A terceira dimensão de conteúdo é a defesa da soberania, uma palavra meio esquecida e que retomou absoluta centralidade com os ataques de Trump na agenda do governo e nas discussões da população. Temas como a multipolaridade, por vezes aparentando ser excessivamente teóricos, ganham uma dimensão prática, forçando o alinhamento de políticas na área econômica e militar, por vezes fragmentadas. Nossos parceiros estratégicos precisam ser os mesmos nas múltiplas áreas de relacionamento. 

Existem muitos outros temas, e cada acadêmico elege alguns e se posiciona de maneira distinta em torno deles, pois a riqueza maior da universidade é a sua diversidade. Mas acredito que esses três temas possam servir como guias gerais no diálogo com a população sobre a política de defesa.

Passemos, então, a um comentário de método. Se Ernest Renan está correto, e a nação é um plebiscito de todos os dias, a construção nacional implica no engajamento político cotidiano. Por isso, precisamos criar as oportunidades para o engajamento mais amplo na área de defesa, o que tem como contrapartida a responsabilização coletiva, pois quem participa da formulação de uma política se torna corresponsável pelo seu êxito e fracasso.
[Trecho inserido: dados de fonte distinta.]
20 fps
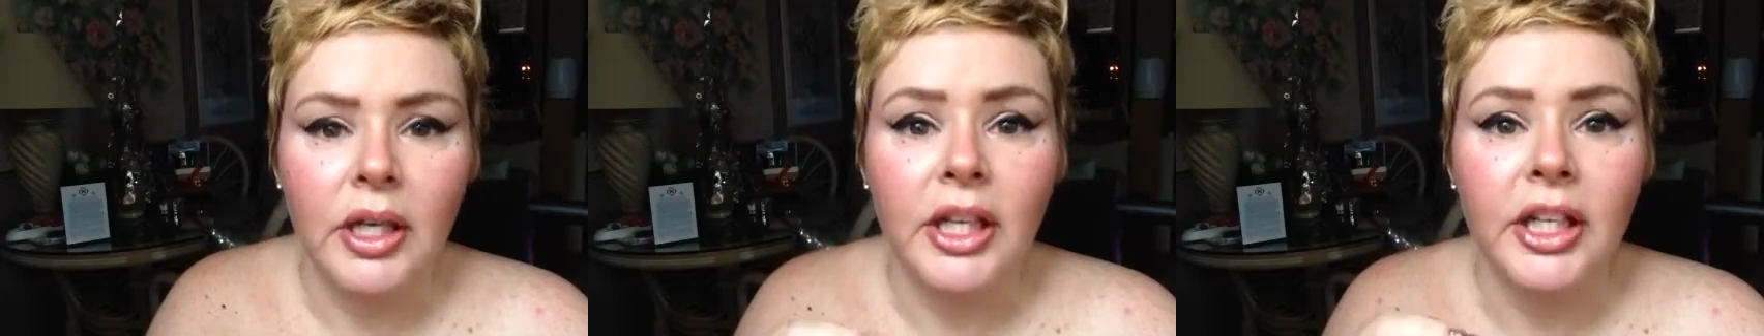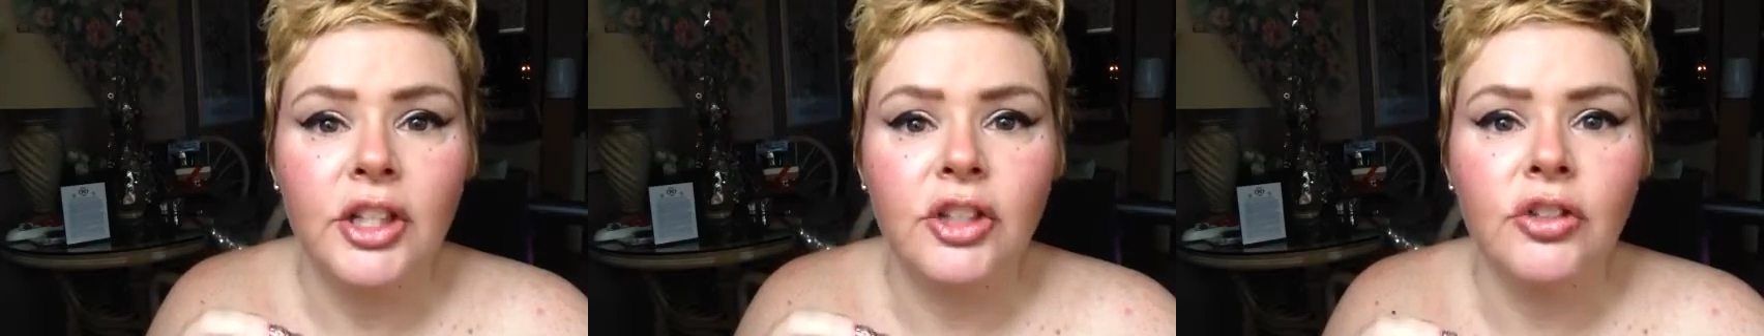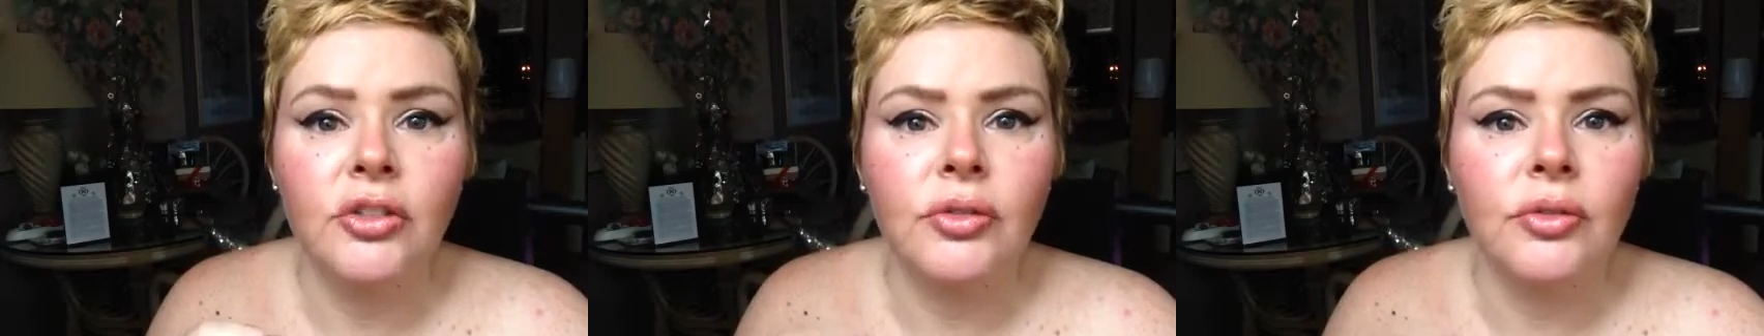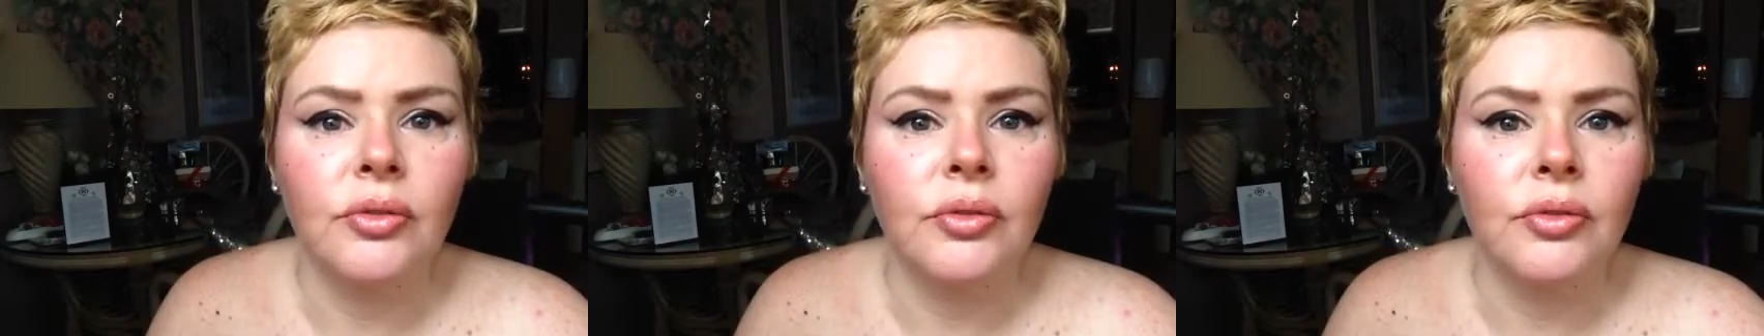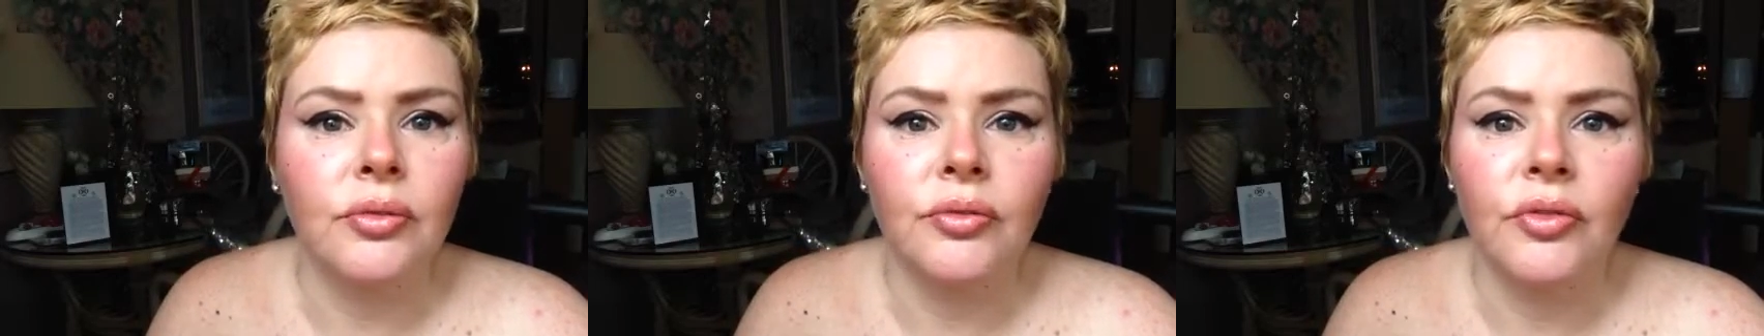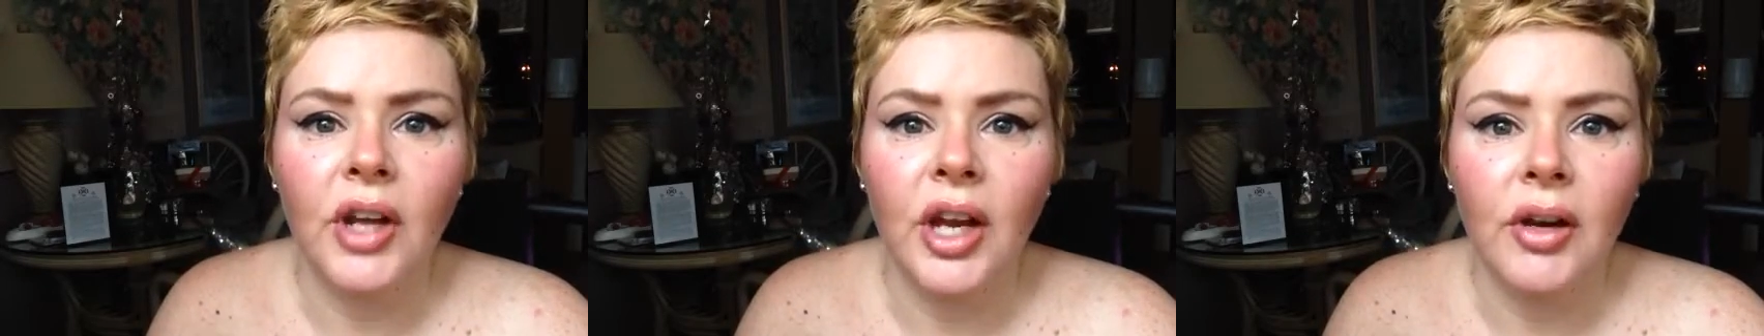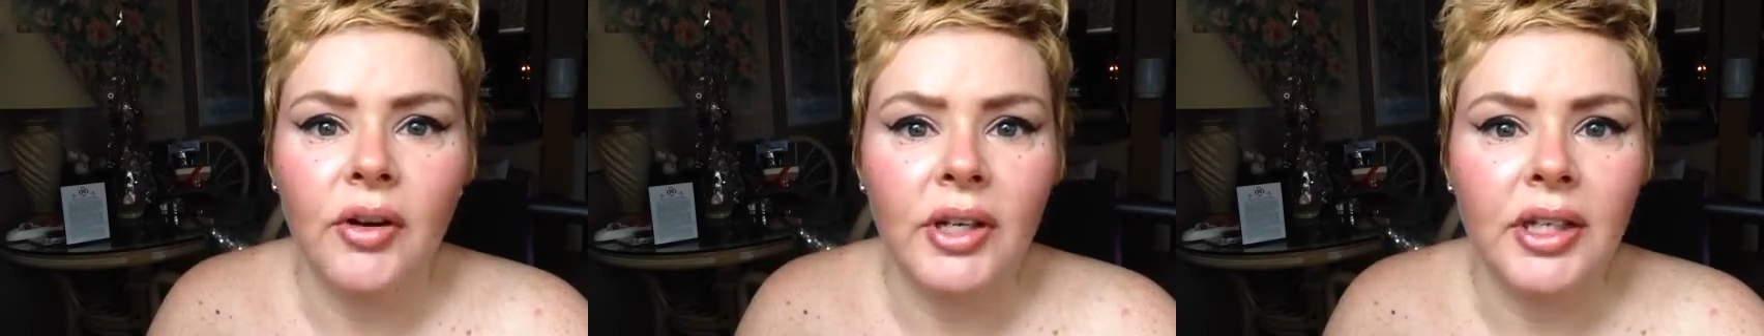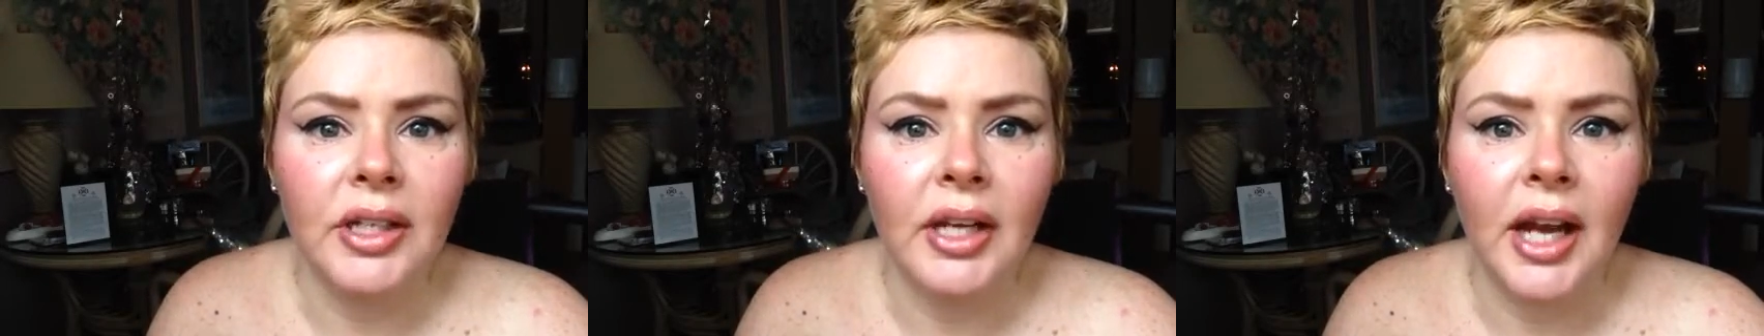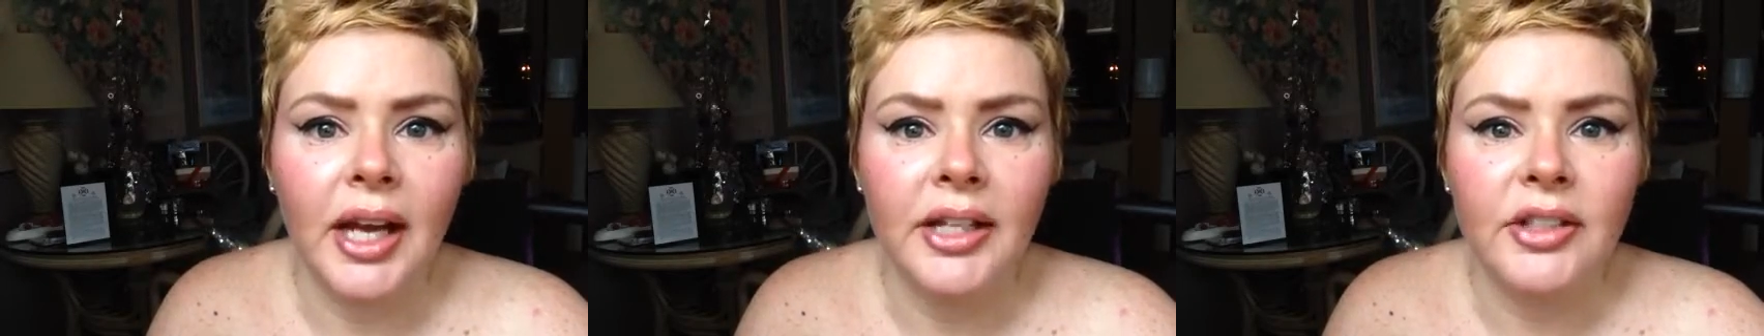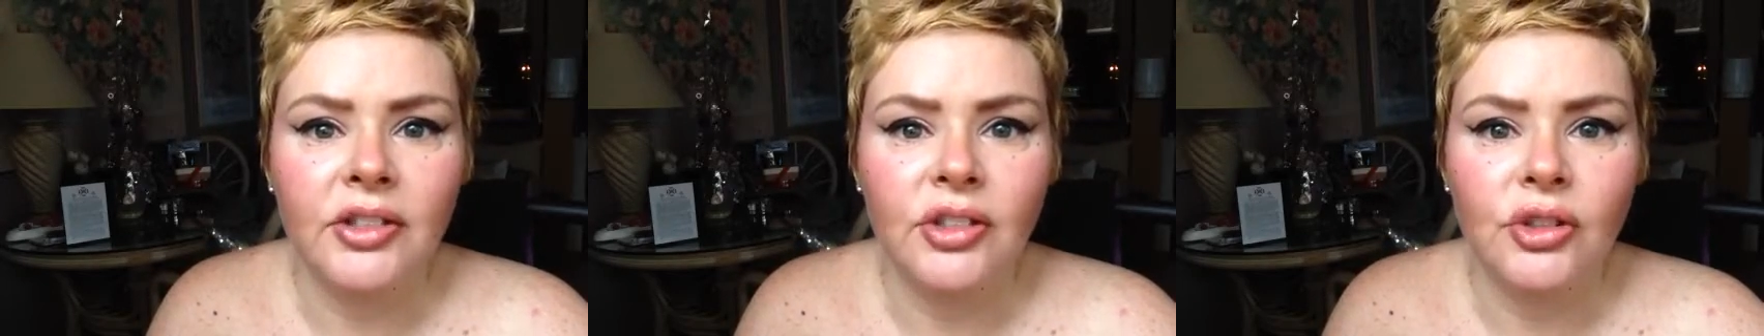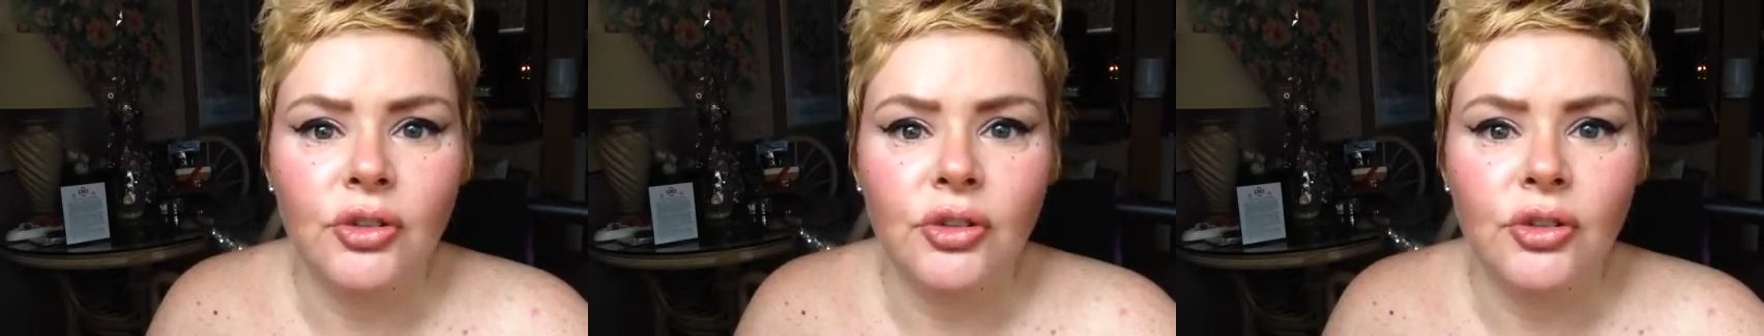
It's very nice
A segurança internacional passou por duas ampliações. A primeira diz respeito ao que pode nos ameaçar, para além das ameaças estatais. A segunda trata do que pode ser objeto de ameaça, securitizando temas como saúde ou meio ambiente. A terceira ampliação necessária, e ainda por fazer, é a de quem defende. Outros processos de revisão dos documentos de defesa foram bastante criticados quanto à amplitude da participação “permitida” para alguns acadêmicos, a descontinuidade de iniciativas de consulta, a falta de devolutivas sobre as contribuições – foram ou não absorvidas, e por quê?

Precisamos avançar na institucionalização da participação na política de defesa, algo que vem acontecendo, por exemplo, na política nacional de cibersegurança e na política externa brasileira. É necessário um grupo de trabalho permanente que acompanhe a elaboração da política, composto pelos ministérios afins, por organizações acadêmicas, por organizações da sociedade civil, pela indústria, escolhidos pelos seus pares através de edital. Um grupo de trabalho com cronograma e metas possíveis de serem mensuradas e acompanhadas, com poder para organizar atividades ampliadas de consulta por meios físicos ou digitais.

A ABED tem se comprometido com isso através da transformação do último dia dos seus encontros regionais e nacional em um Fórum de Defesa Nacional, aberto a participação a sociedade civil. Os encontros já reuniam civis e militares acadêmicos interessados em defesa e temas afins, com distintos níveis de formação. Agora, pretende-se ampliar a participação de outros segmentos da sociedade civil, na lógica da educação para a defesa que abriu esta exposição. O principal material de subsídio para este momento são os atuais documentos orientadores de defesa nacional, mas temos espaço para a reflexão ampliada sobre questões como “o que deve ser objeto de defesa?”, “você identifica alguma ameaça ao Brasil e a você?” Com isso, pretendemos contribuir para esse esforço que entendemos que deveria ser mais geral de democratização das reflexões sobre defesa no Brasil.

Concluo convidando os senhores para a participação nos eventos, colocando a ABED a disposição para a construção da nova rodada de revisão dos documentos de defesa nacionais e provocando para que observemos a grande oportunidade política que a conjuntura internacional e doméstica nos oferece para, ao invés de proceder uma revisão burocrática de documentos, construirmos um grande e amplo processo de educação em defesa. 

A participação social é ferramenta imprescindível para a construção de um projeto político soberano, democrático e de paz para o Brasil e para os povos.

*Ana Penido é pós-doutorada em ciência politica pela Unicamp, pesquisadora do Grupo de Estudos em Defesa e Segurança Internacional (Gedes – Unicamp) e do Instituto Tricontinental de Pesquisa Social.